Warner: Time to run for White House may have passed
Fourth in a four-part series
A popular governor, an even more popular United States senator, Mark Warner is on everybody’s short list as a top contender for president in 2016.
Warner himself, though, thinks that his time to make a run for the White House may have passed.
“I didn’t know when I didn’t run in 2006 that on a statistical basis that was probably going to be my best shot. You’re still going to be a long shot, but it was probably the best chance,” said Warner, who made an exploratory run at the 2008 Democratic Party presidential nomination before deciding to bow out of that race, citing among other things his desire to be able to have more time for his family, including his three then-teenage daughters.
Two years later, Warner entered the race for the open United States Senate seat held for 30 years by Republican John Warner and won in a landslide over another former governor, Republican Jim Gilmore. That would still seem to keep him on the path toward a possible run at the White House, but Warner isn’t exactly keeping his eye on that prize.
“I decided when I didn’t do it (in the 2008 cycle) that I wasn’t going to lead the next x number of years of my life trying to get ready to get exactly back to that position,” Warner said.

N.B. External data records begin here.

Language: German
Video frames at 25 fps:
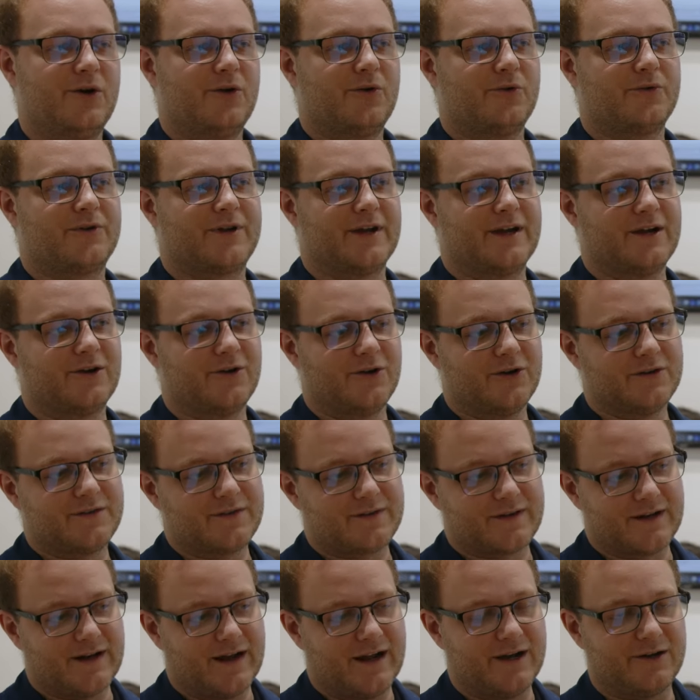Und dann geht
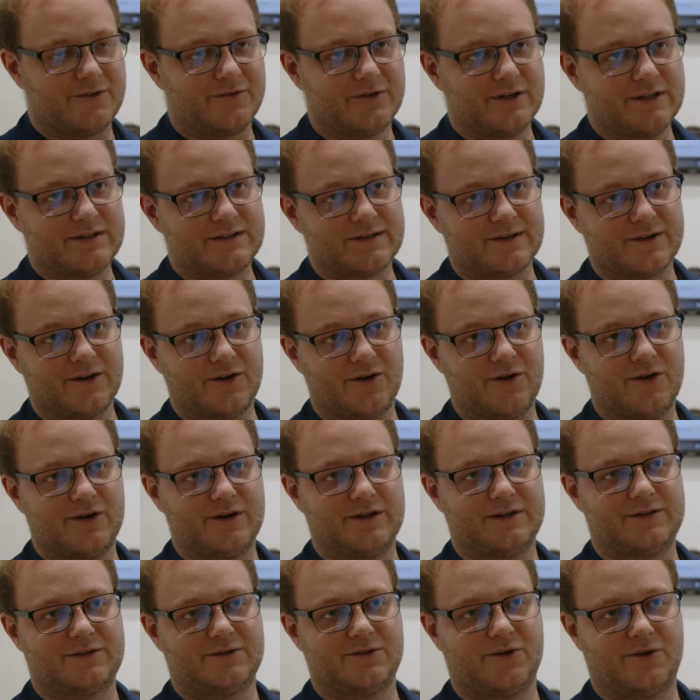es dann halt weiter
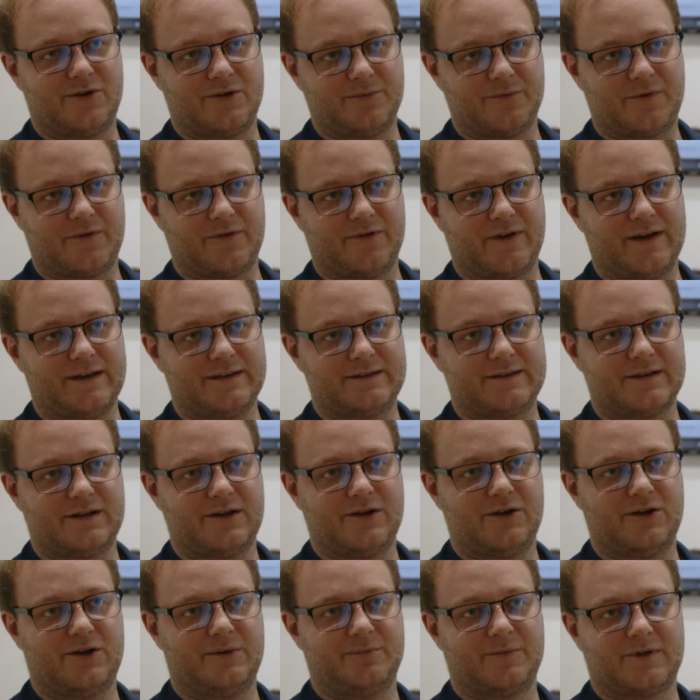nachher, nach dem zweiten
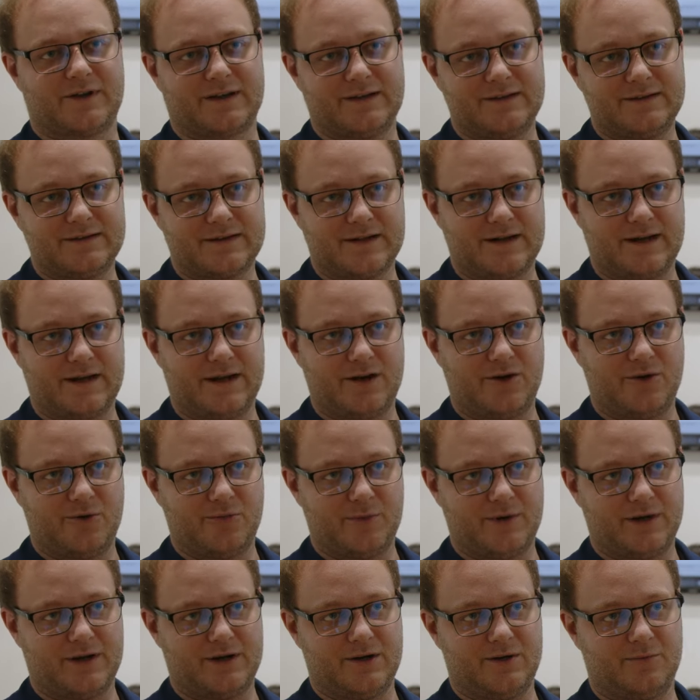Layer, im dritten Layer
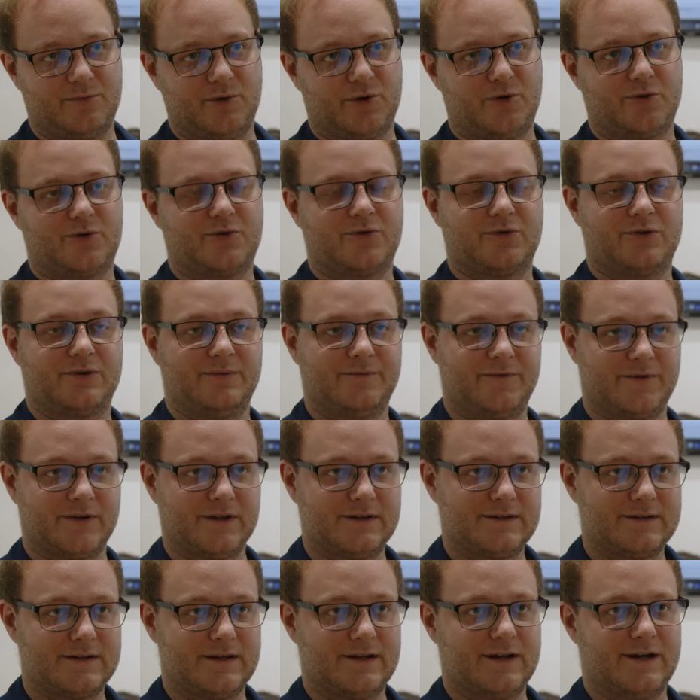haben wir dann einen Block und im
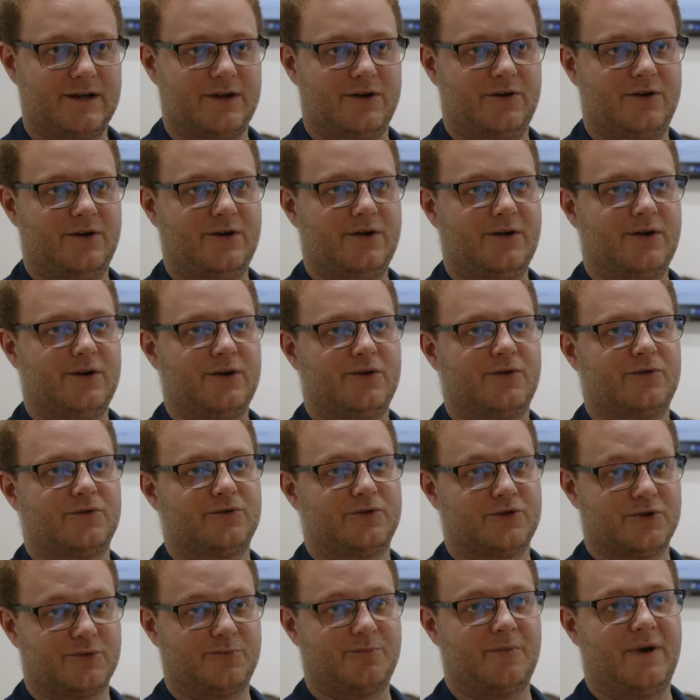vierten Layer.
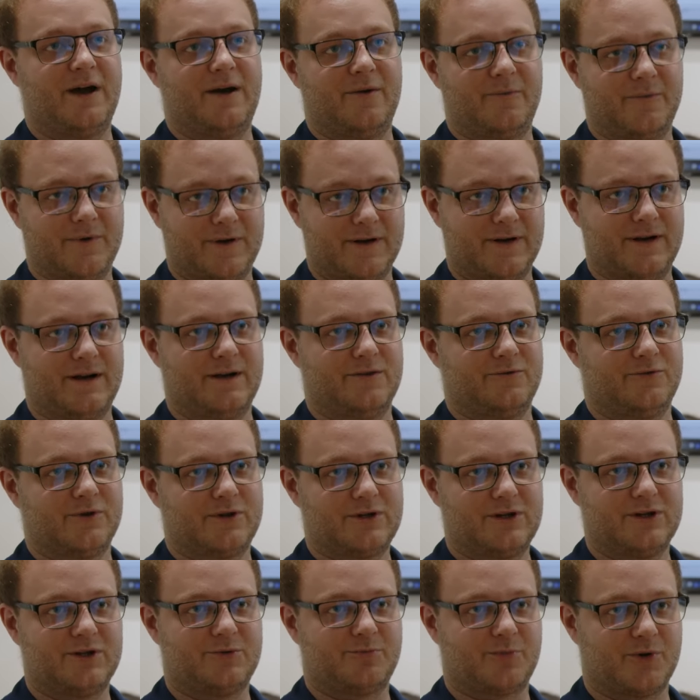Und dort machen wir dann halt
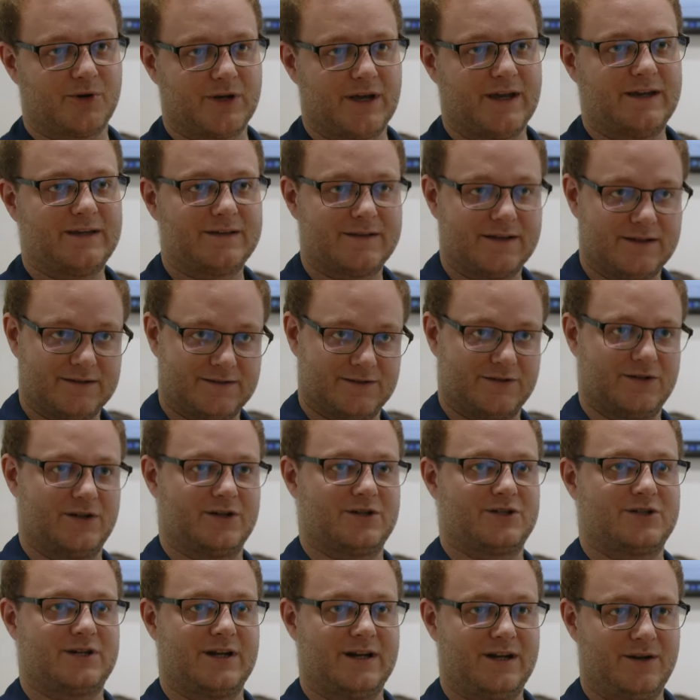wirklich Projekte, also da
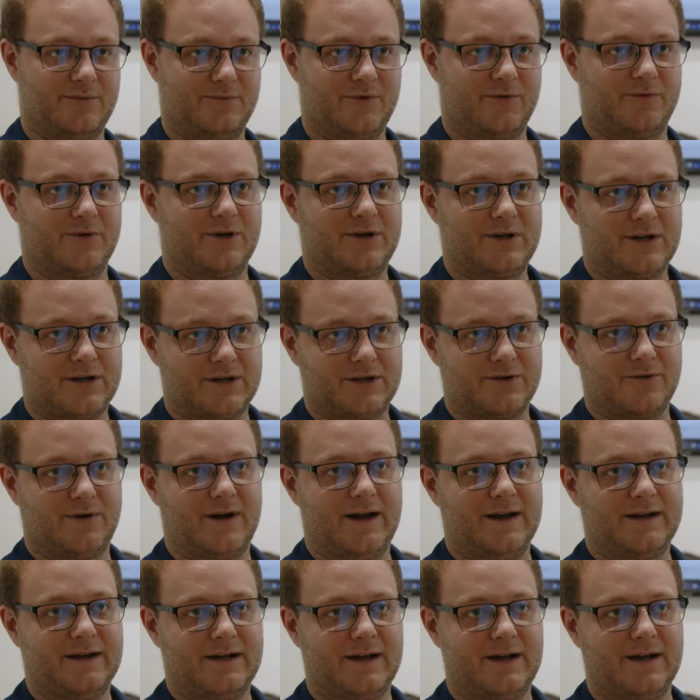erstellen wir wirklich auch
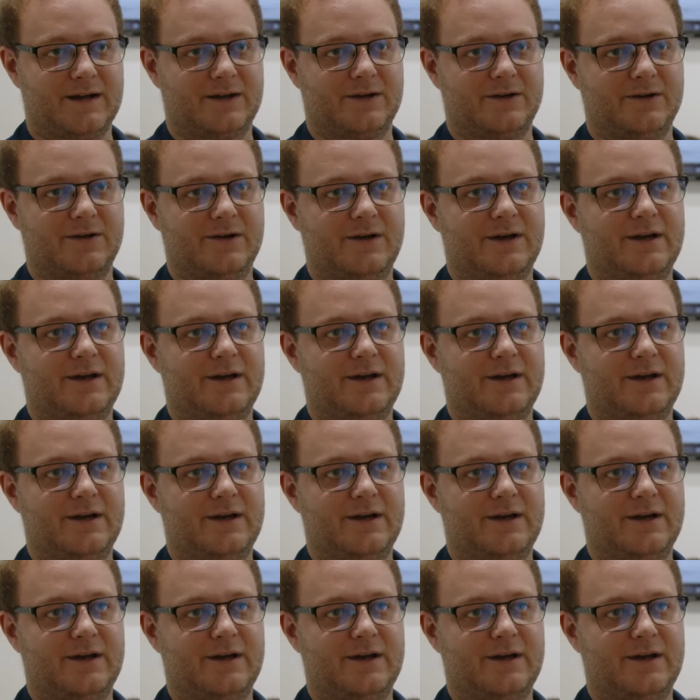Anlagen.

A key issue for Warner: putting one’s self in position to run for president means making sure everything that you do and say is pointed in that direction. And that’s a tradeoff that Warner isn’t entirely willing to make.
“There are candidates, maybe even candidates running this time, that it seems that that aspiration governs everything that they do in their life. I think you lose a little something,” Warner said.
Warner’s focus: “I think if you do the job that you’re hired to do, and do it well, and get something done, opportunities present themselves.”
“But that only happens if you’re then willing to take risks, and if you’re always worried about what’s going to happen next, then you don’t take those risks. You sure as heck don’t take on the established order of both political parties the way I am right now on this debt and deficit stuff, because I’ve made the Democrats every bit as mad as I’ve made the Republicans,” Warner said.